§ **Exercise instructions**
Each line of the data below should be restated exactly, with images left out.

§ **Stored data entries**
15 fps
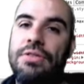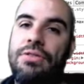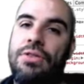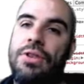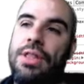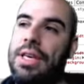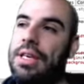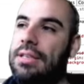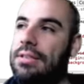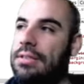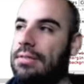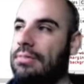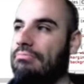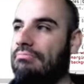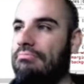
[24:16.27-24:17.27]
for
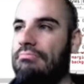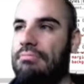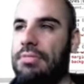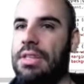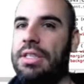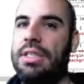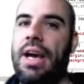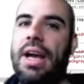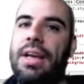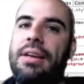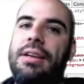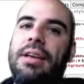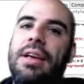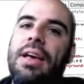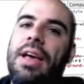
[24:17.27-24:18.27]
this design.
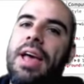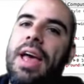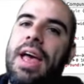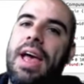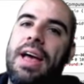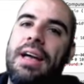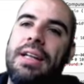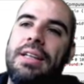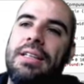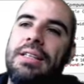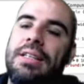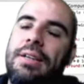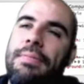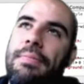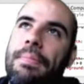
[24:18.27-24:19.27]

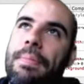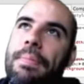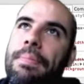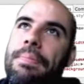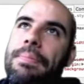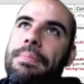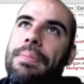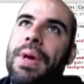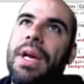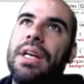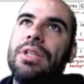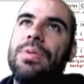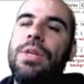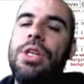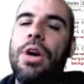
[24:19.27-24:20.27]
And
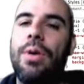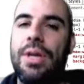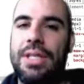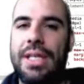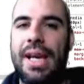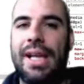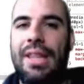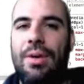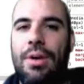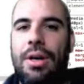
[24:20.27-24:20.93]
because we know exactly what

§ **Solution to this problem**
15 fps
[24:16.27-24:17.27]
for
[24:17.27-24:18.27]
this design.
[24:18.27-24:19.27]

[24:19.27-24:20.27]
And
[24:20.27-24:20.93]
because we know exactly what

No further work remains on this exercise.